**How to complete this task:**
The response must be the exact lines from the line holding "[0:00.80-0:01.00]" through the end of the entries, with no pictures and nothing else.

=-=-=-=-=

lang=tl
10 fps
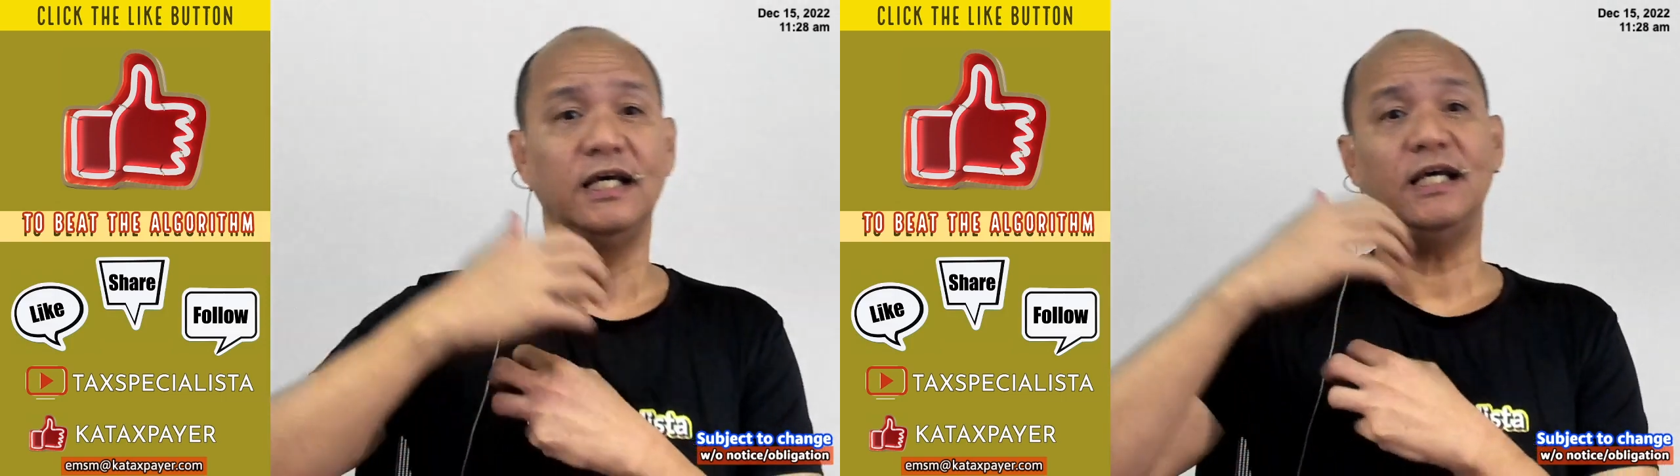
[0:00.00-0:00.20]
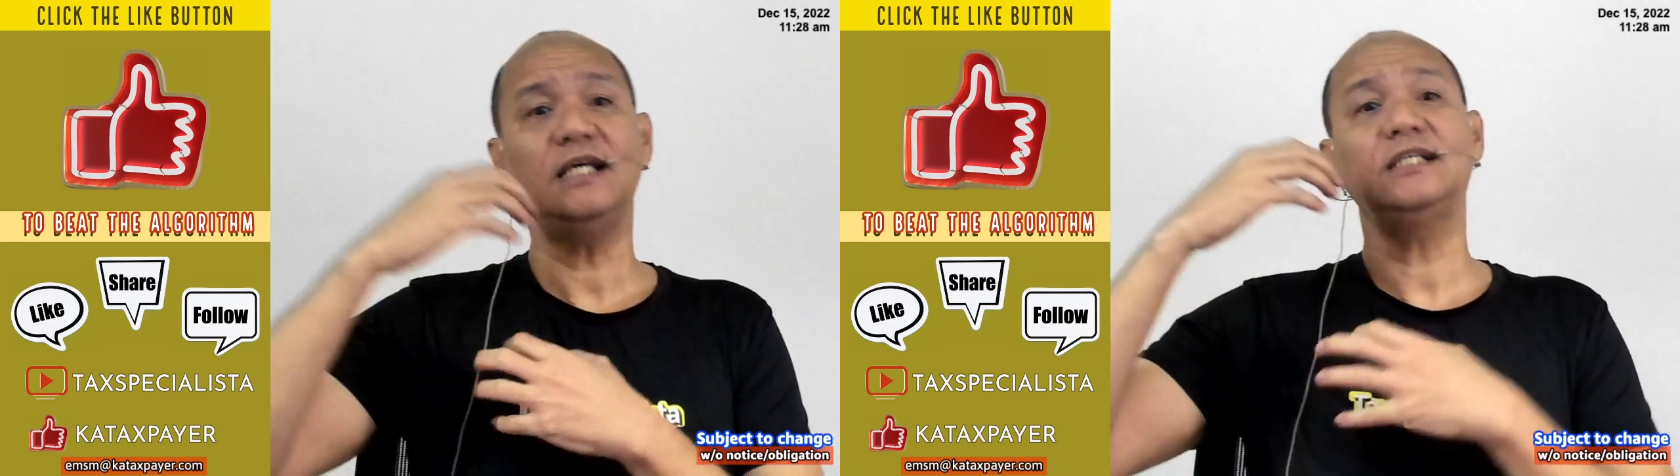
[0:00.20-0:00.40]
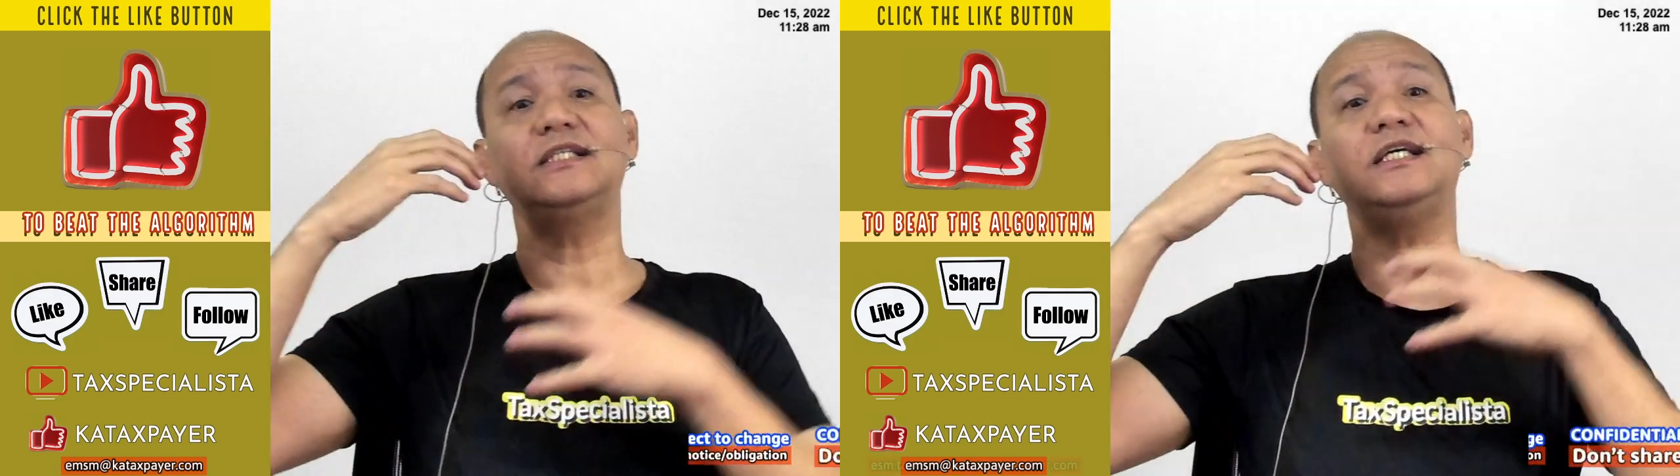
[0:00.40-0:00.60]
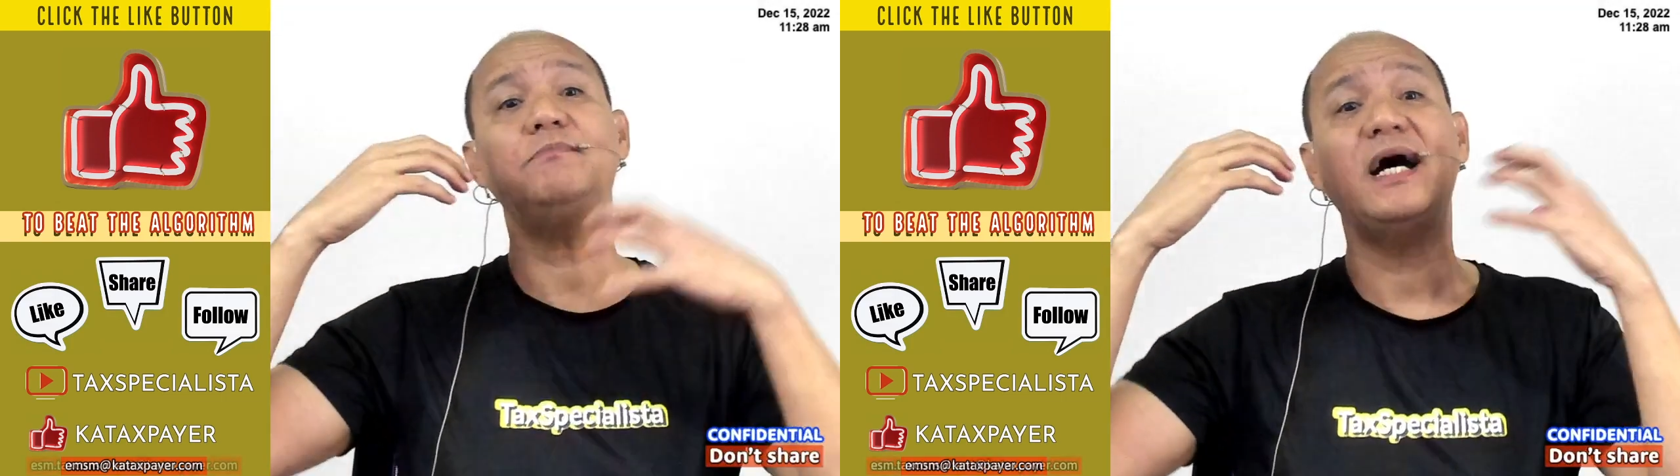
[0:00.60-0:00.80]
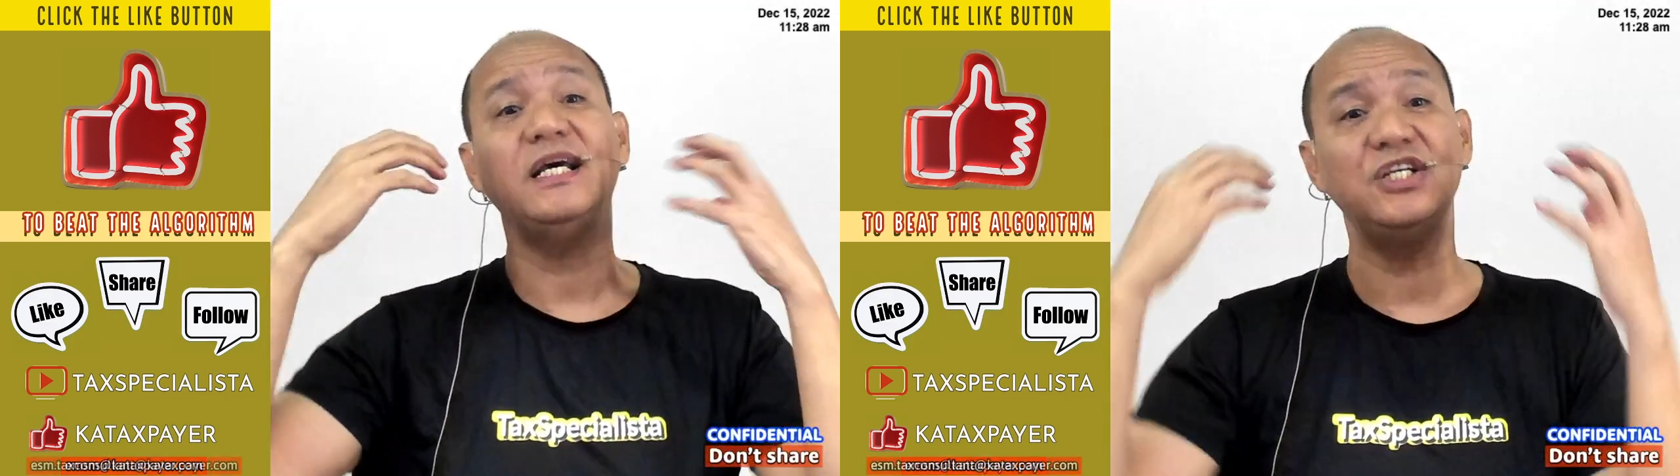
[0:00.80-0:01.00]
is
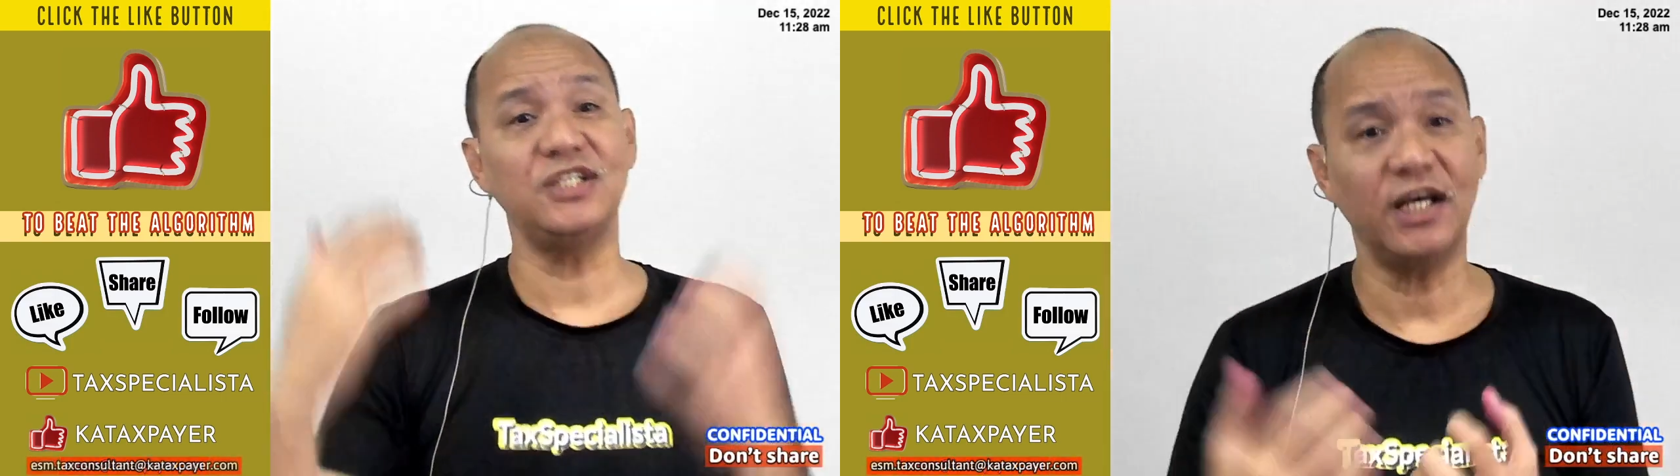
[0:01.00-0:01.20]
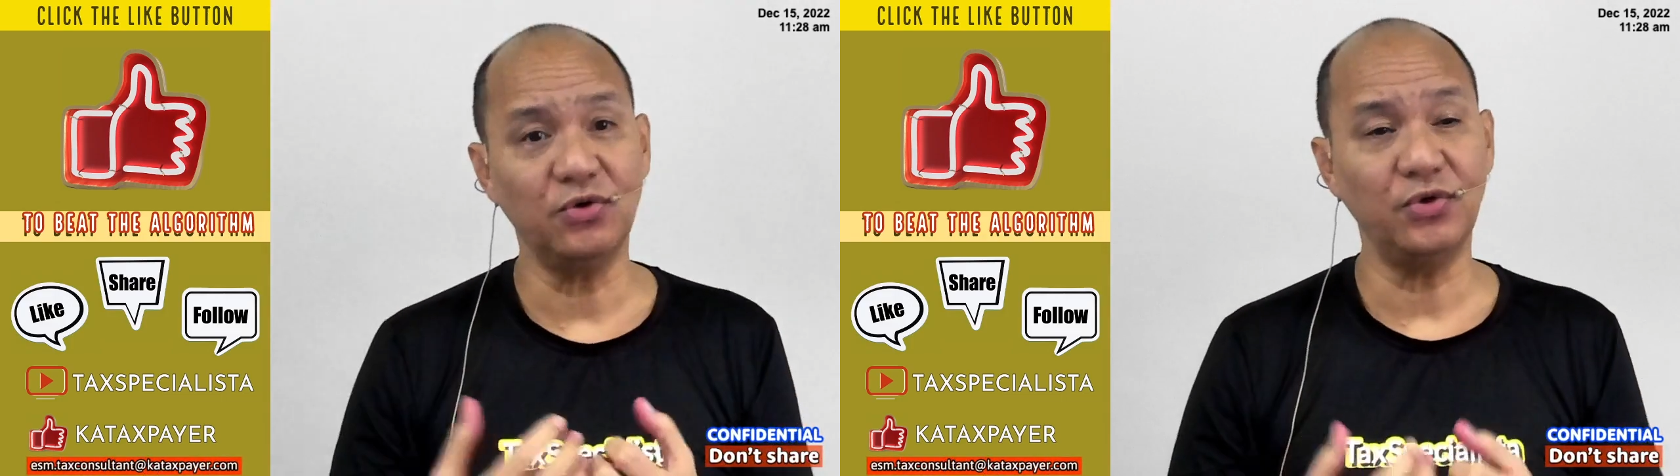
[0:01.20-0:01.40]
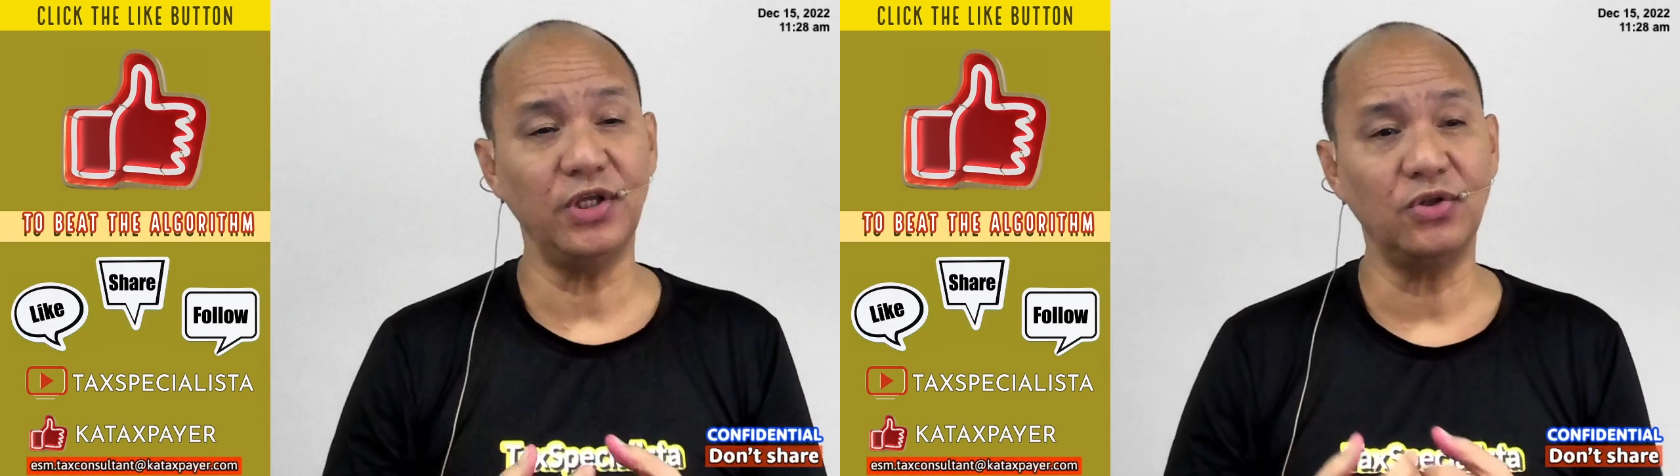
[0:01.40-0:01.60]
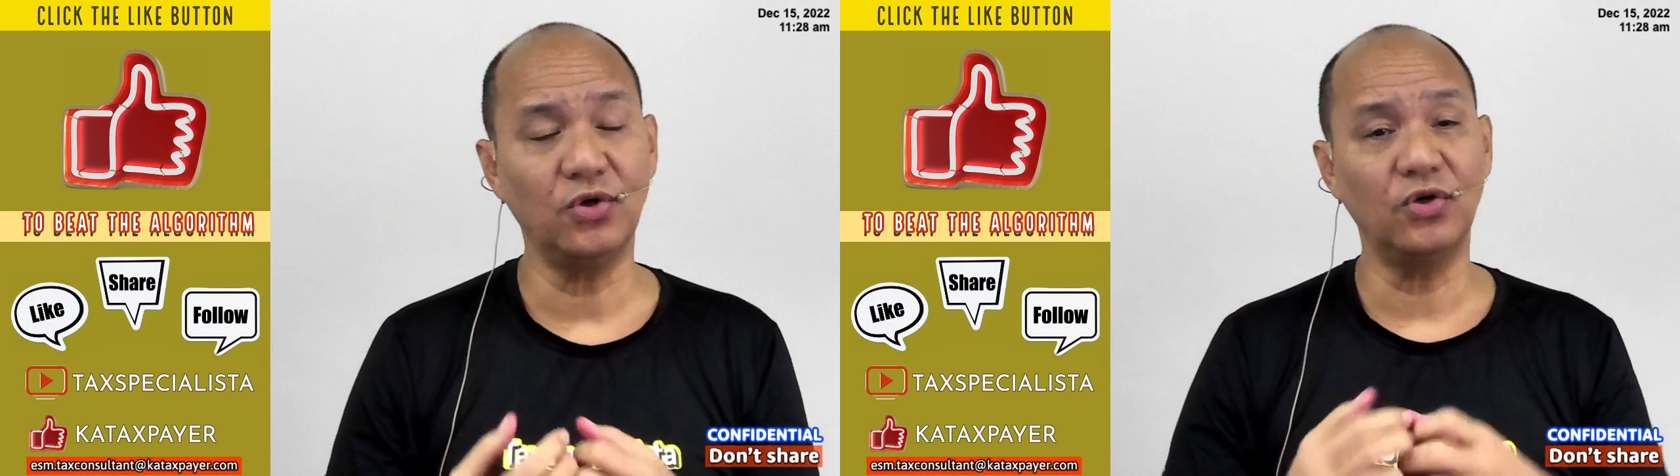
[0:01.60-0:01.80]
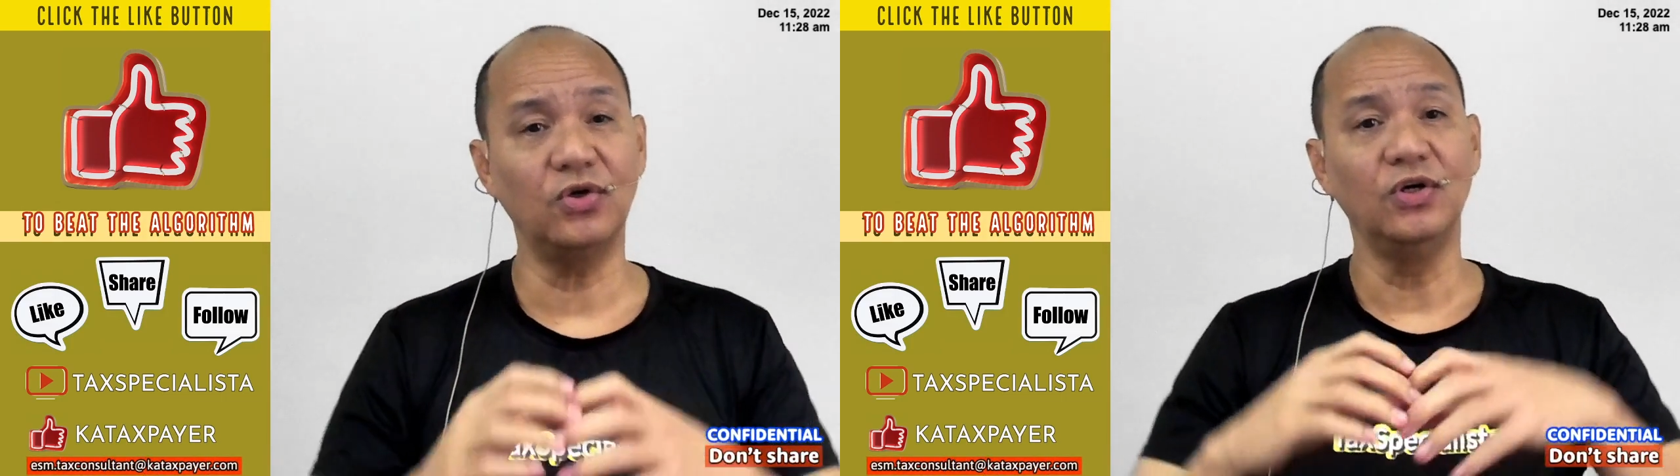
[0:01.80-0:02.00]
ma-share ho
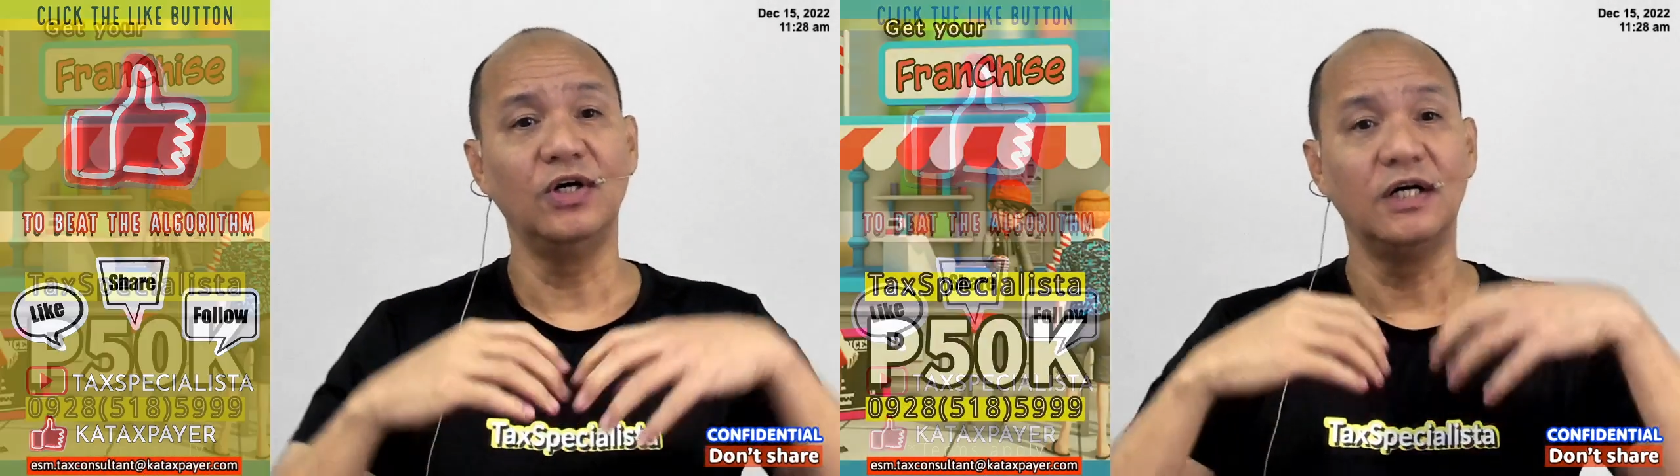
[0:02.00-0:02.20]
ito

=-=-=-=-=

**Result of the exercise:**
[0:00.80-0:01.00]
is
[0:01.00-0:01.20]
[0:01.20-0:01.40]
[0:01.40-0:01.60]
[0:01.60-0:01.80]
[0:01.80-0:02.00]
ma-share ho
[0:02.00-0:02.20]
ito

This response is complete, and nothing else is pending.